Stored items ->

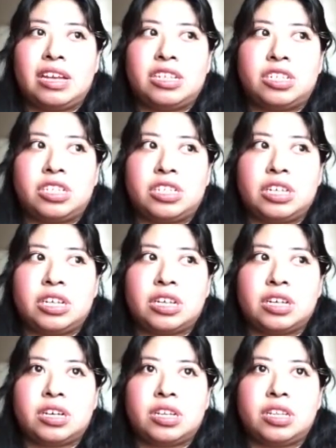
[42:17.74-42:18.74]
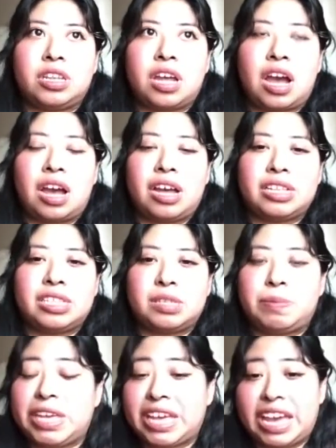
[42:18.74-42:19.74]
she could not
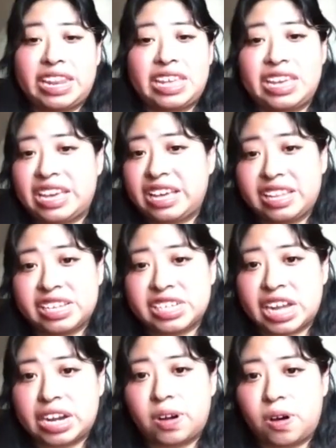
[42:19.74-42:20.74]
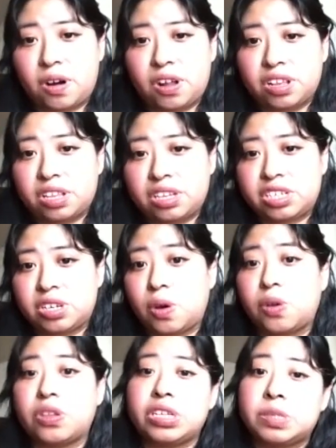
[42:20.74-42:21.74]
speak any English at all. She
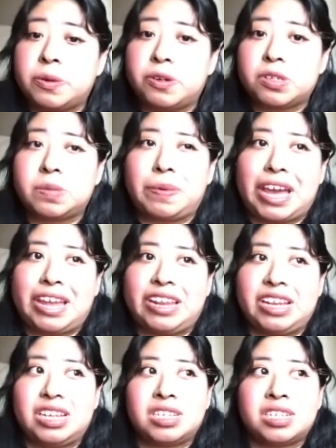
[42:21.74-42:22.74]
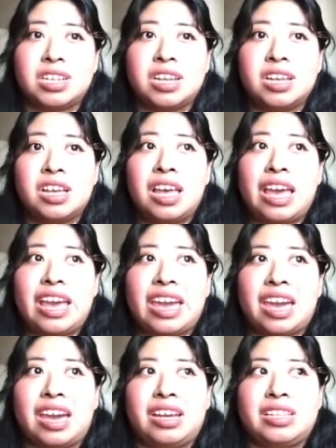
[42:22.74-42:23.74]
only spoke Spanish.
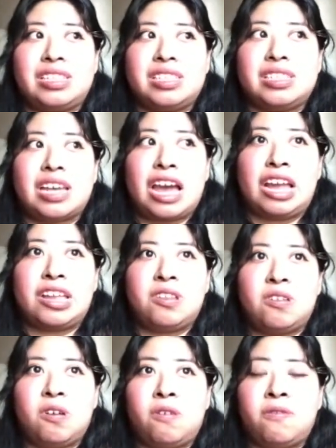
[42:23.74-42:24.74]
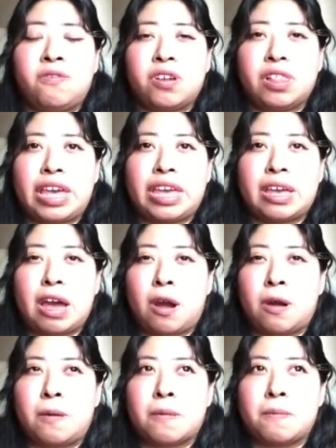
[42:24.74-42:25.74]
And I know for like
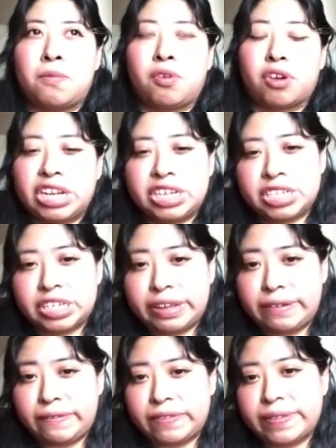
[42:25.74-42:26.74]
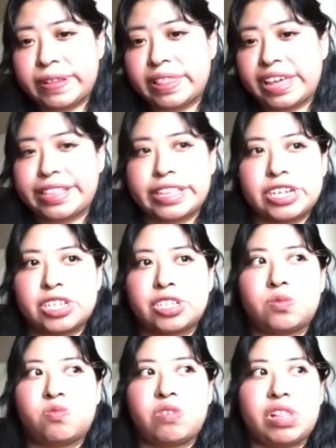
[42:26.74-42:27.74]
our morning shift, like
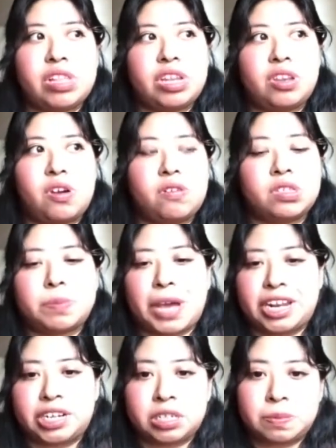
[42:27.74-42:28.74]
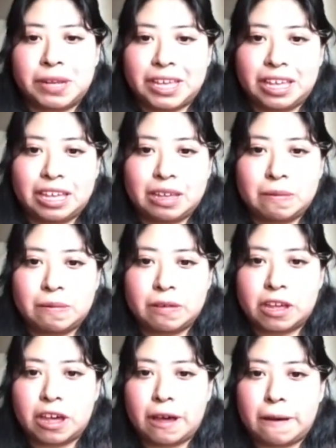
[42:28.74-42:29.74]
there's really no Spanish speaking
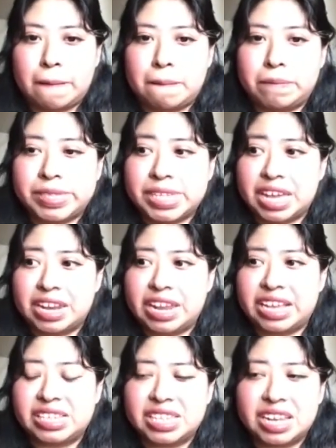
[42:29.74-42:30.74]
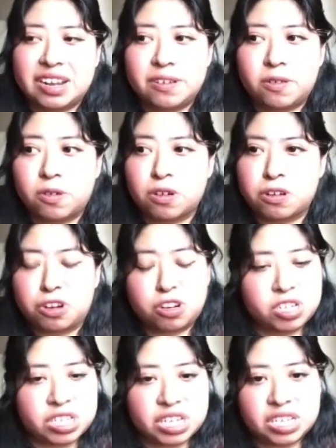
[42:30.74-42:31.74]
CNAs there or
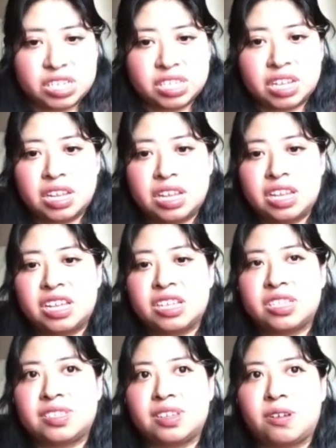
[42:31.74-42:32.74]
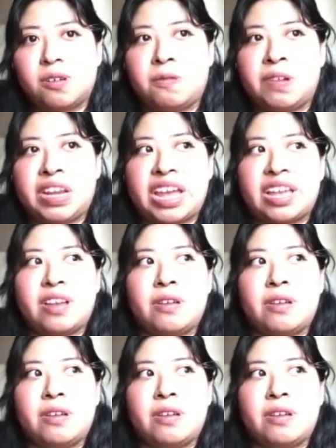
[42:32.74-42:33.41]
nurses. So when I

Exercise description -> Print each line above exactly as it appears, excluding all images.

Result of this task ->
[42:17.74-42:18.74]
[42:18.74-42:19.74]
she could not
[42:19.74-42:20.74]
[42:20.74-42:21.74]
speak any English at all. She
[42:21.74-42:22.74]
[42:22.74-42:23.74]
only spoke Spanish.
[42:23.74-42:24.74]
[42:24.74-42:25.74]
And I know for like
[42:25.74-42:26.74]
[42:26.74-42:27.74]
our morning shift, like
[42:27.74-42:28.74]
[42:28.74-42:29.74]
there's really no Spanish speaking
[42:29.74-42:30.74]
[42:30.74-42:31.74]
CNAs there or
[42:31.74-42:32.74]
[42:32.74-42:33.41]
nurses. So when I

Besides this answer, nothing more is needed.